The convergence of our results with findings from various researchers underscores the growing capacity and applicability of LLMs as database administrators and text-to-SQL translators. The techniques employed-initially applied within the context of dynamic world modeling in games-have broader potential in areas such as project management, supply chain optimization, and financial forecasting, where constant data updates and dynamic decision-making are essential. For example, by modeling a smart city's dynamic nature-including inhabitants, organizations, and regions-it becomes possible to accurately represent and manage changes such as population growth, economic fluctuations, and infrastructure development. Consequently, urban planners and policymakers can leverage this approach to make informed decisions and optimize resource allocation. Moreover, the potential applications extend to other domains where managing complex and dynamic environments is crucial.

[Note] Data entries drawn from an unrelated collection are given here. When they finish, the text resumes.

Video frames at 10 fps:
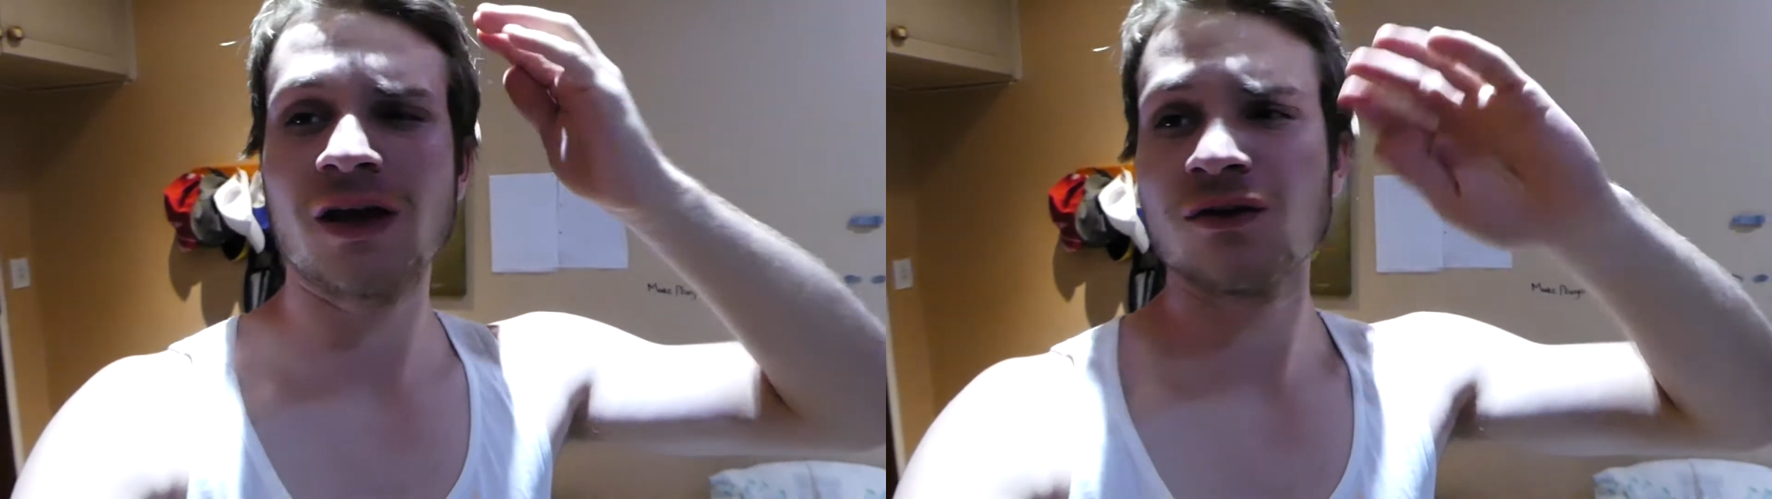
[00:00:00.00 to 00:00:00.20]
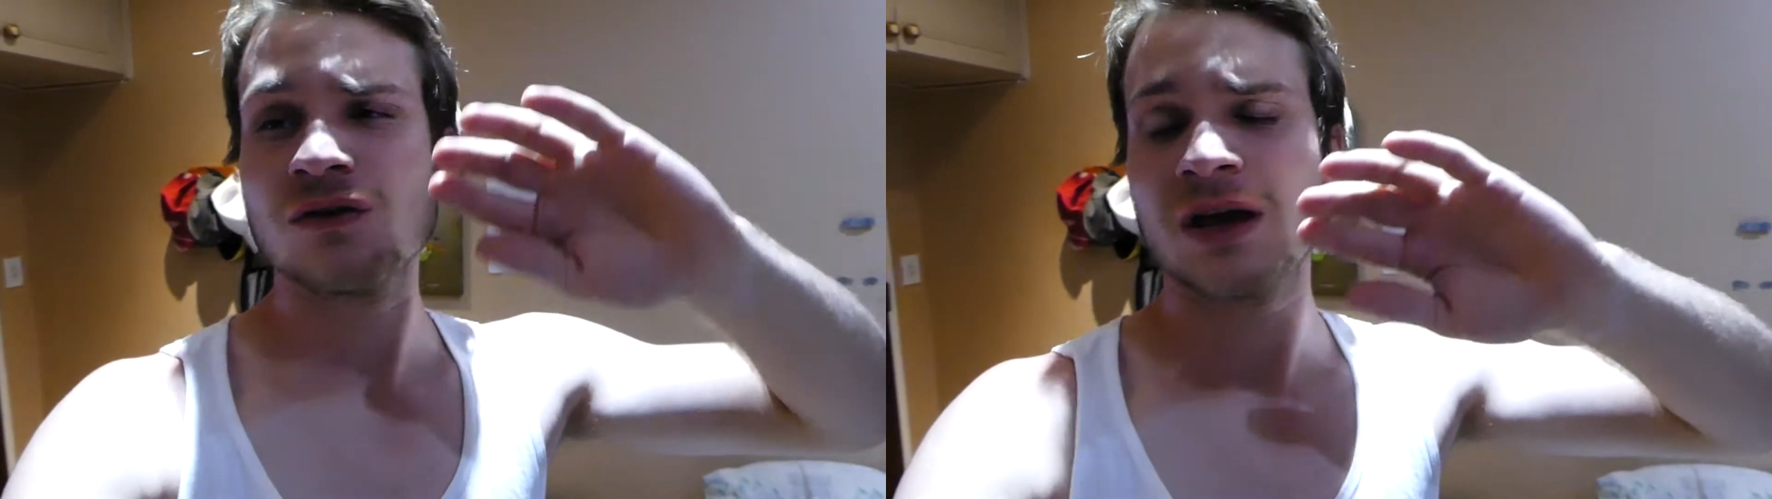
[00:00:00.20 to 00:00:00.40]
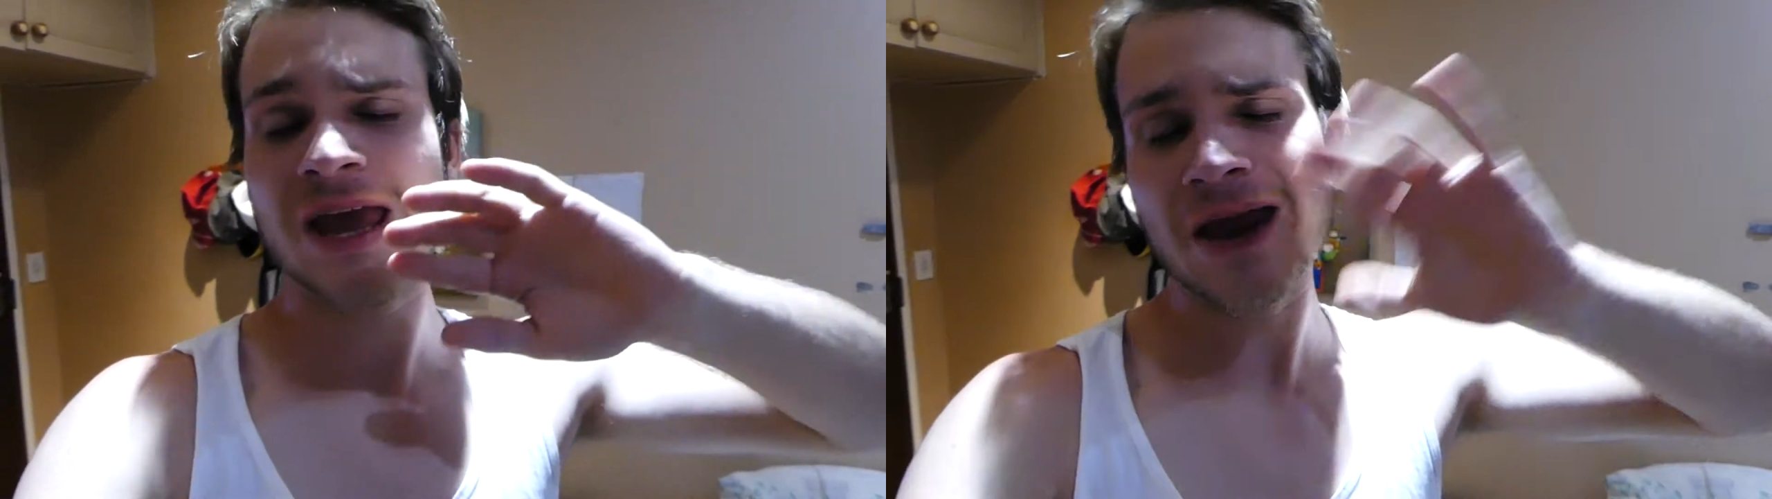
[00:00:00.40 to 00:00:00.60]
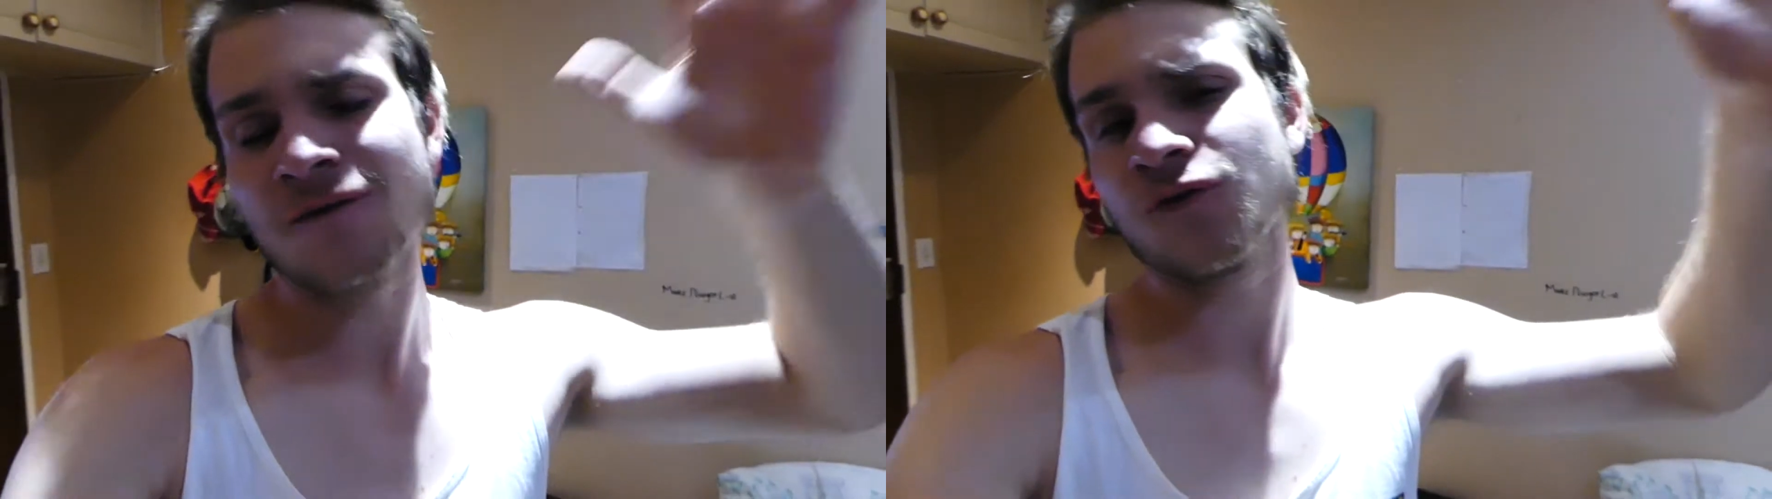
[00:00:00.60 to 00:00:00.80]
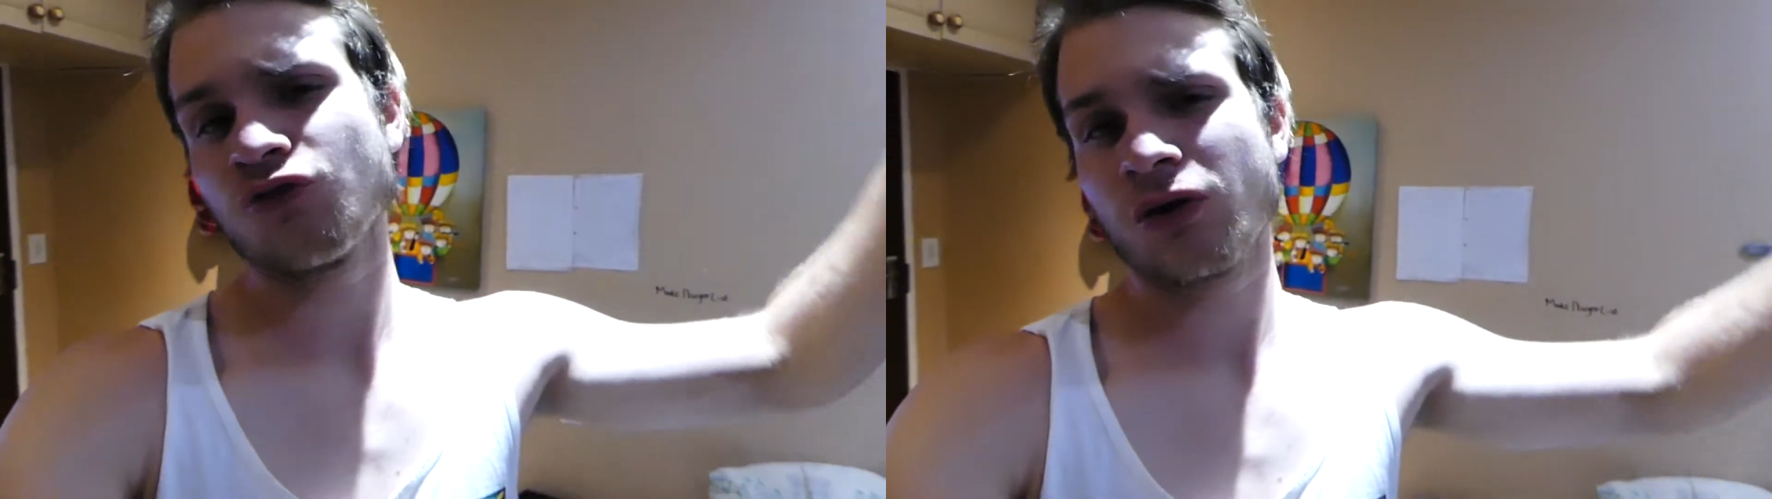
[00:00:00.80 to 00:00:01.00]
Thank you
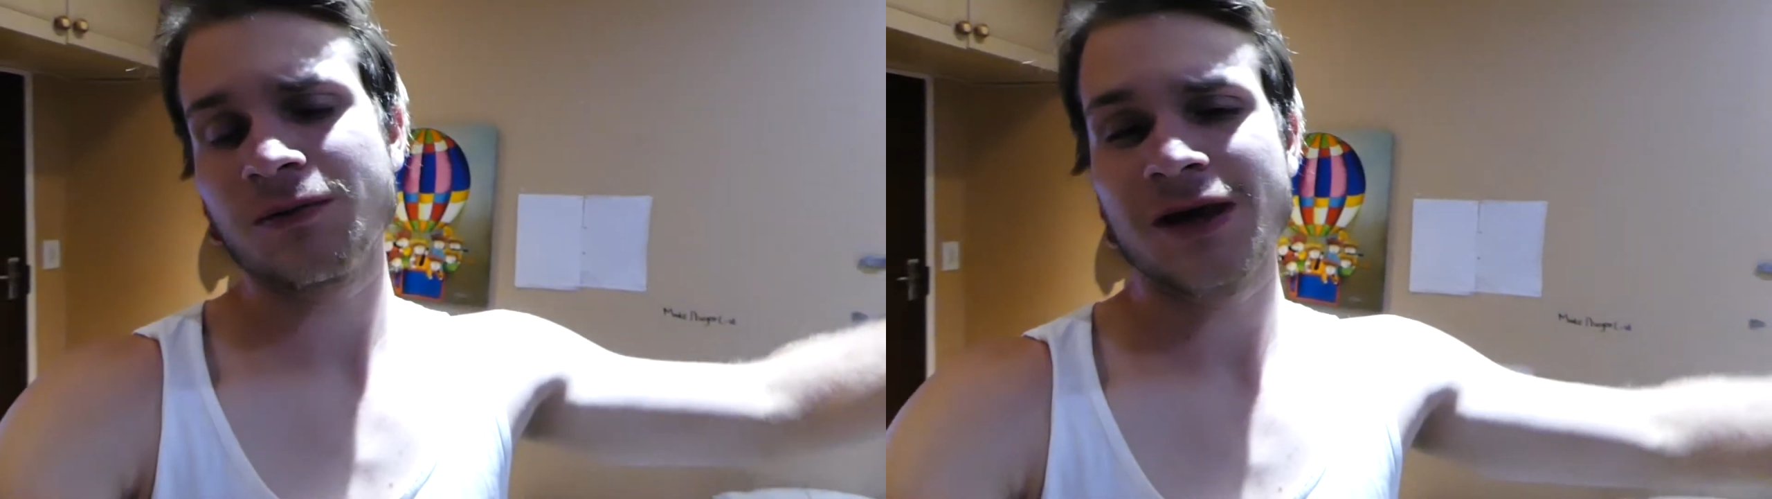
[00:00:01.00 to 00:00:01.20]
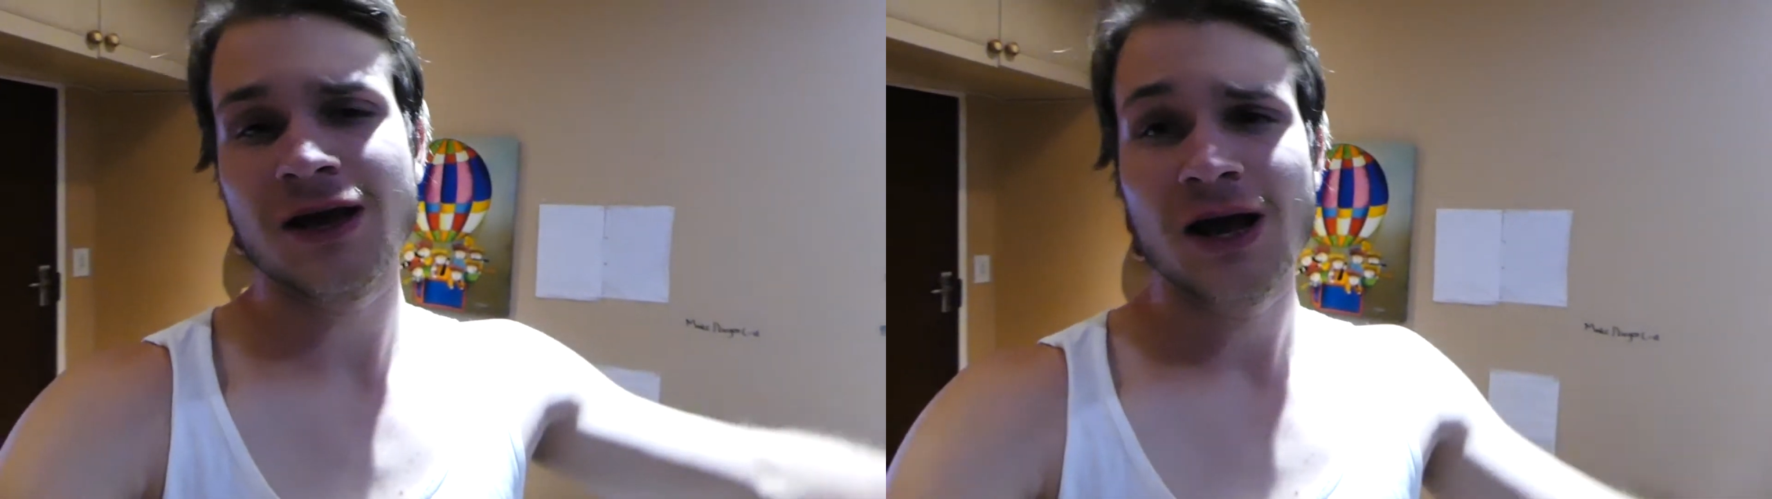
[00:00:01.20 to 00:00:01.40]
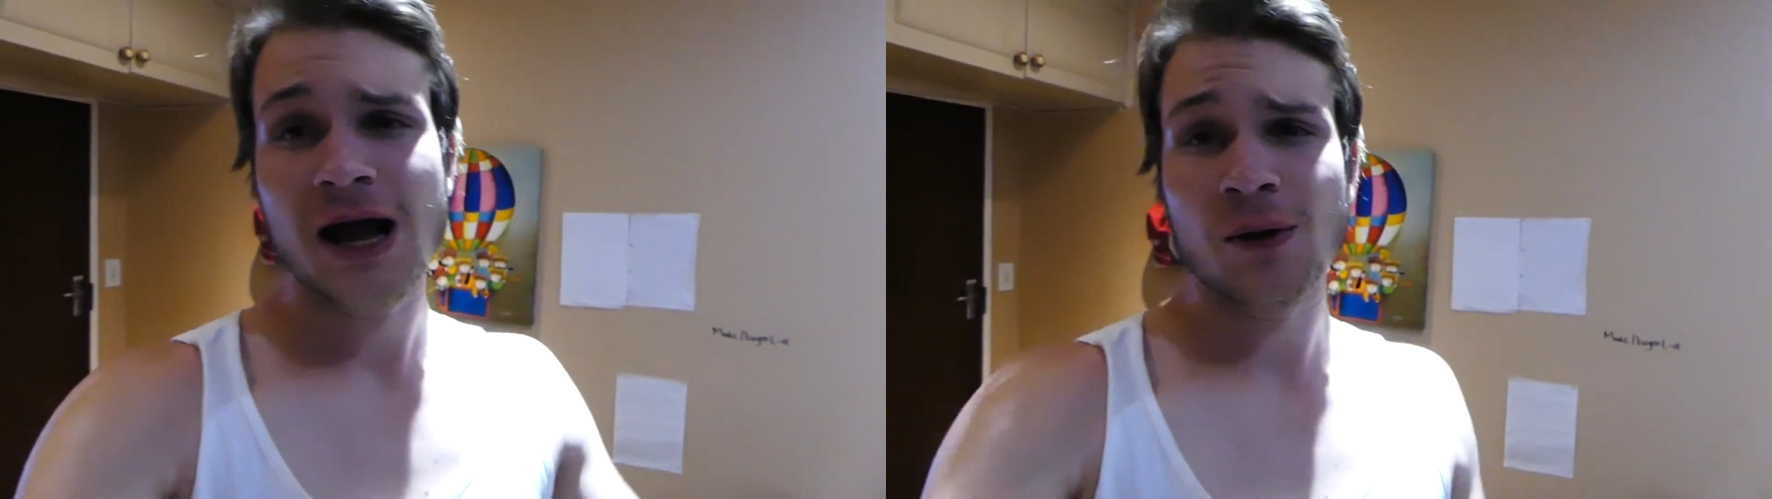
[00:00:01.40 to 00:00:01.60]
again for joining me.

Limitations include the dependency of generated SQL commands on clear and precise input documents, with ambiguities potentially causing inaccuracies. Performance and scalability challenges may also arise in more complex scenarios, highlighting the need for further system improvements.

5. Conclusion

LLM models are general-purpose technologies capable of transforming and automating complex workflows by converting unstructured text into structured data. Dynamic systems require constant updates to reflect ongoing changes, necessitating methods that ensure accurate and efficient updates. This work proposes an approach for modeling dynamic worlds through a relational database continuously updated by SQL expressions derived from textual descriptions of changes. By employing agents and LLMs to generate SQL commands for inserting, altering, and deleting data, the system ensures minimal manual intervention.

Our research demonstrates that the proposed approach effectively automates dynamic updates, providing a robust framework for managing complex, evolving environments. Future work could explore advanced knowledge representation methods, integrate multiagent systems to handle complex updates efficiently, develop visualization tools for dynamic environments, and evaluate scalability in real-time, large-scale contexts.

Ethics Declaration: Ethical clearance was not required for the development of this research.

AI Declaration: AI tools such as Grammarly and ChatGPT were used solely for language revision. The authors' analysis and interpretations are their own.